Carson isn’t the first politician to frame his aspirations in terms of a divine mandate. George Bush once reportedly referred to his belief that God speaks through him — the White House disputed the report, but it would not be unusual for an evangelical to pray that God would speak through him – and he was also quoted as saying he was “driven with a mission from God.”
White evangelicals remain an important bloc for presidential hopefuls — Bush won nearly four out of five of their votes in 2004 — which might explain why Carson is appealing to them with a divine mandate: God told him to run. And he’s framing it in culture-war terms that they understand. There is a war going on, and it’s time for responsible, concerned American citizens to intervene, motivated by their desire to leave a legacy of freedom to future generations. They can do this, Carson suggests, by voting for him. After all, he trusted God, and God directed his steps — steps that might lead to the White House.

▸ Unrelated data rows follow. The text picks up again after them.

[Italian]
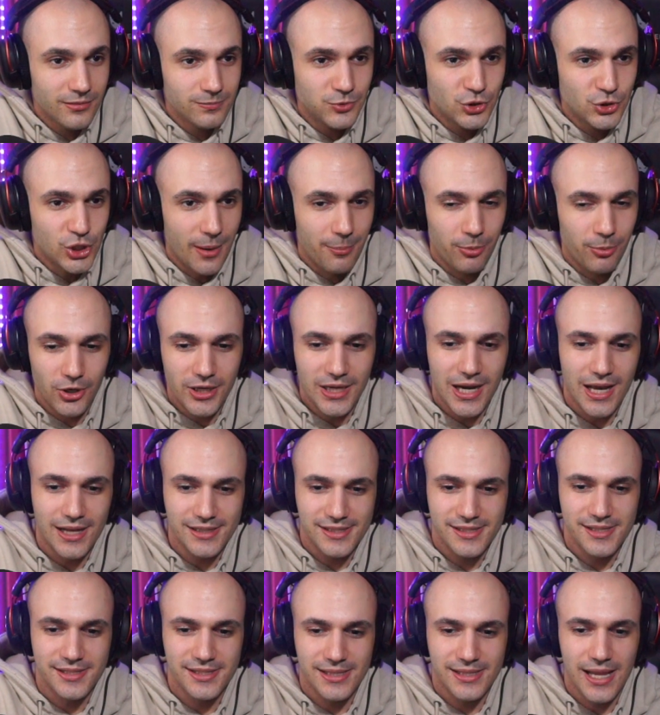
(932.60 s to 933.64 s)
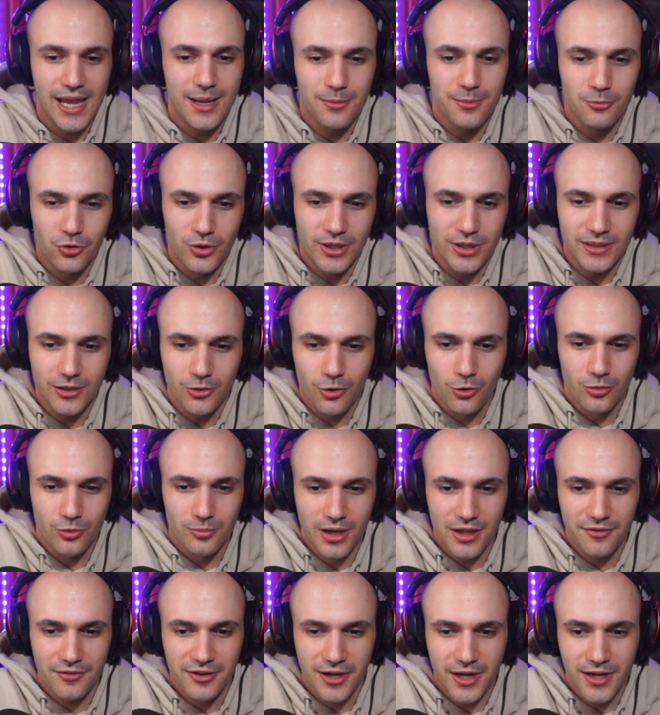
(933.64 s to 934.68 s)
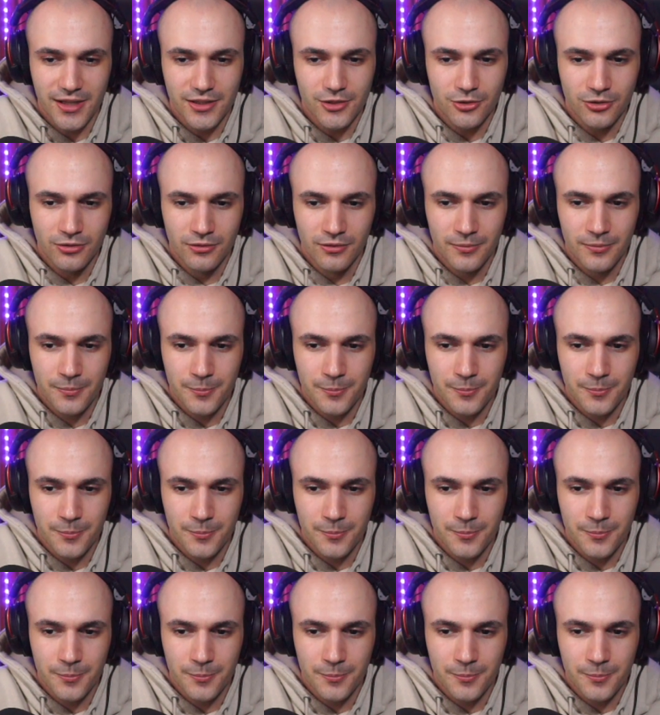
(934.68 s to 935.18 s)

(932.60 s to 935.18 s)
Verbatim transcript: Cioè, poi la sistemo e dico come la farei io.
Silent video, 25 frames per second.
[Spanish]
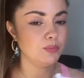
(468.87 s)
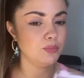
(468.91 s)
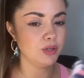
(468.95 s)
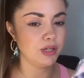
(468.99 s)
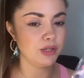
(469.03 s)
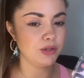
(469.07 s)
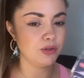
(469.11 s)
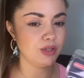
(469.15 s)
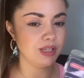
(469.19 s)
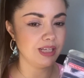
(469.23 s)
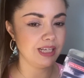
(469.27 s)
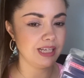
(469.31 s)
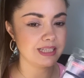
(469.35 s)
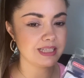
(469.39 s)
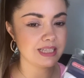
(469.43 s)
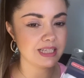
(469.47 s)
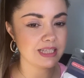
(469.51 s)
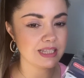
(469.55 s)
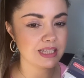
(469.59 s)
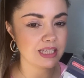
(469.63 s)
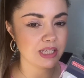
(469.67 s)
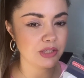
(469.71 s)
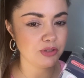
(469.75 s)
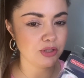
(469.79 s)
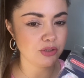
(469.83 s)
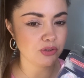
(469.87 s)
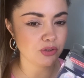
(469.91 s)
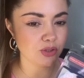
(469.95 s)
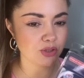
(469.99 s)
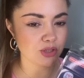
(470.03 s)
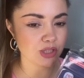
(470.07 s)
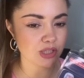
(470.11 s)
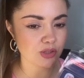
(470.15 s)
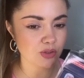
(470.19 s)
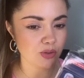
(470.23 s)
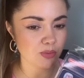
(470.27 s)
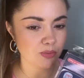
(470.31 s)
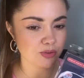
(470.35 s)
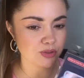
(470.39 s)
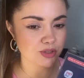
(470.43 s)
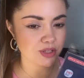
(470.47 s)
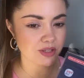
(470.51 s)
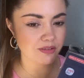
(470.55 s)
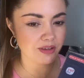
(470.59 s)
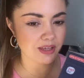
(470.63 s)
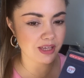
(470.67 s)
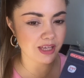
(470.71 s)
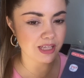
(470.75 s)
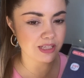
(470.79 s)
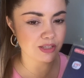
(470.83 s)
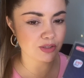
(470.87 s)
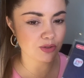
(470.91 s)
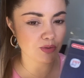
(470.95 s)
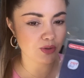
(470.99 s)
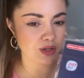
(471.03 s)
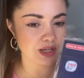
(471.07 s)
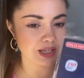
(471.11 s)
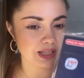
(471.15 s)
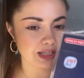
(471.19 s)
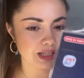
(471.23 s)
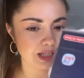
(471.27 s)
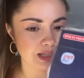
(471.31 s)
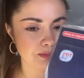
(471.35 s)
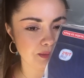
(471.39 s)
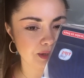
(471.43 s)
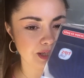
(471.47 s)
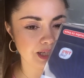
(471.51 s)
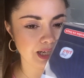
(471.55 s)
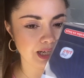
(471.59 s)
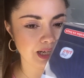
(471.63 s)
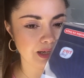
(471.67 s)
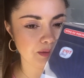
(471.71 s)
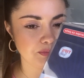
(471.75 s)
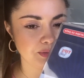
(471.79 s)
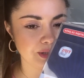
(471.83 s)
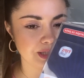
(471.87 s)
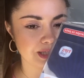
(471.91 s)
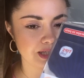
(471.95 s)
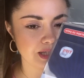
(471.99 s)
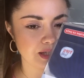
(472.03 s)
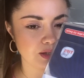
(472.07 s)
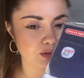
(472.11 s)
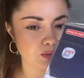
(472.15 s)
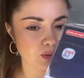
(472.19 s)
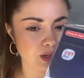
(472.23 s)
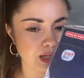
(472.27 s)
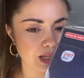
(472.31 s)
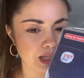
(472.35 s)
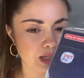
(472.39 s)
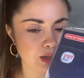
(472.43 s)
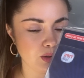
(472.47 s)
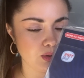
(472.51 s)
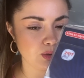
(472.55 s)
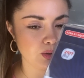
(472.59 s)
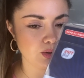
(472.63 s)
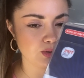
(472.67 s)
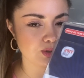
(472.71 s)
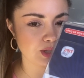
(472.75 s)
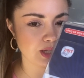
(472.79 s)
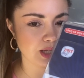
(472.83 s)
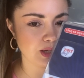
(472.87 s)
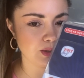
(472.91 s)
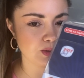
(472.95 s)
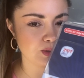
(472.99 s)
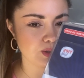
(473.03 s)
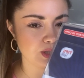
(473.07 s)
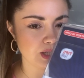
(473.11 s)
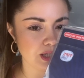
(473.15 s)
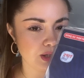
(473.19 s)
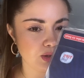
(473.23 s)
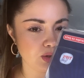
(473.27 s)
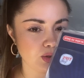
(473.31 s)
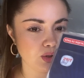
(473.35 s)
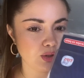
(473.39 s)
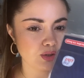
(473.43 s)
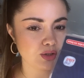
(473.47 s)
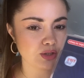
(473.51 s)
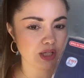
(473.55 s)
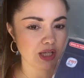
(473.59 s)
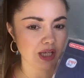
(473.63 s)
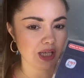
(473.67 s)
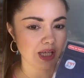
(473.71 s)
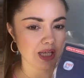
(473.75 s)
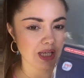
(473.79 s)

Bueno, y les enseño entonces cómo se ve esto, aquí miren el piecito ahí con los taloncitos,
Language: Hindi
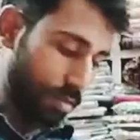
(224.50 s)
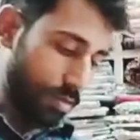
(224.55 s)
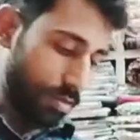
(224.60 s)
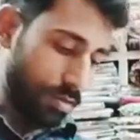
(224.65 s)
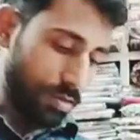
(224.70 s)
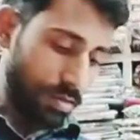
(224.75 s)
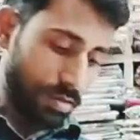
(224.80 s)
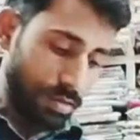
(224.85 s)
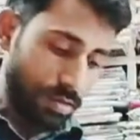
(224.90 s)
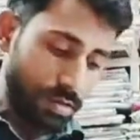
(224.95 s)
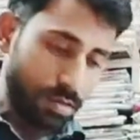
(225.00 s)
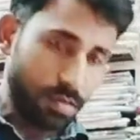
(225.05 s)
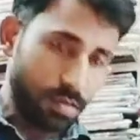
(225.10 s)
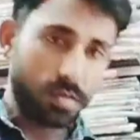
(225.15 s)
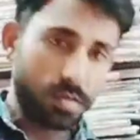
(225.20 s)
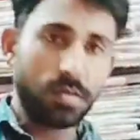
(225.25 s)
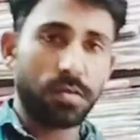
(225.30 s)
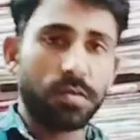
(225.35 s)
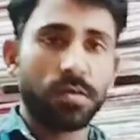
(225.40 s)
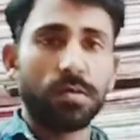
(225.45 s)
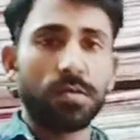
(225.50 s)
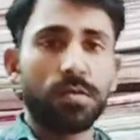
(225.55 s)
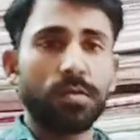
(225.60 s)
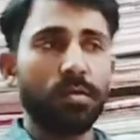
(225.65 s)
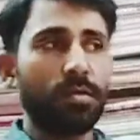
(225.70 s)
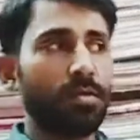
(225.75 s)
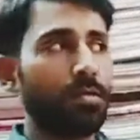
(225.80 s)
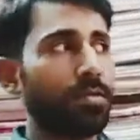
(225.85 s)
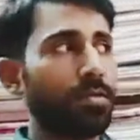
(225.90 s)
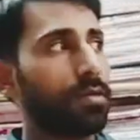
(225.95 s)
सरोस की वर्क के साथ है
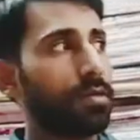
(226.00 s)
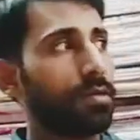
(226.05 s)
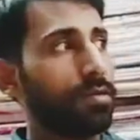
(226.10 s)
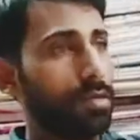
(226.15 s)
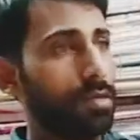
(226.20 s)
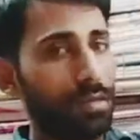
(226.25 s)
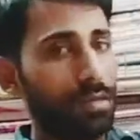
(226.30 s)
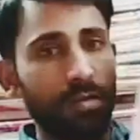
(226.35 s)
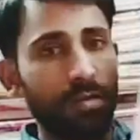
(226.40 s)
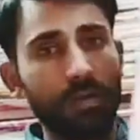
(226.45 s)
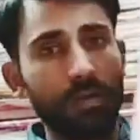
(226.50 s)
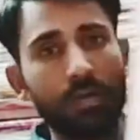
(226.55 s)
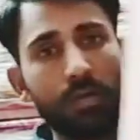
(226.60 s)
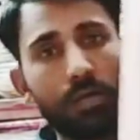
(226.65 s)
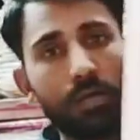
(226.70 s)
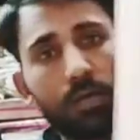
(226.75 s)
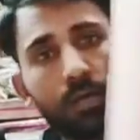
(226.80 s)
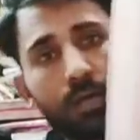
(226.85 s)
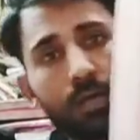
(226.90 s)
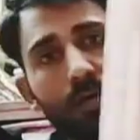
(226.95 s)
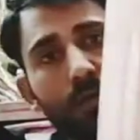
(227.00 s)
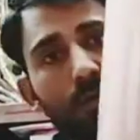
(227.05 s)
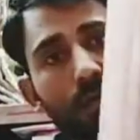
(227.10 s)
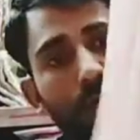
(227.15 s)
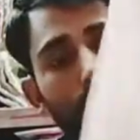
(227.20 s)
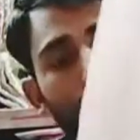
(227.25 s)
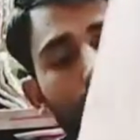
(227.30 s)
ये देखिए पूरी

Last week, the Guardian offered readers an inside look at Carson’s home with a spread of photos that included one of a telling portrait: Ben Carson, contentedly smiling in his white doctor’s coat, sitting literally at the right hand of Jesus, a biblical place of distinction.
“I think the one thing all of us love and appreciate about you, sir,” David Nasser, Liberty University’s vice president of spiritual development, told Carson at the end of his speech, “is really your humility. And the way that you carry yourself as a believer.”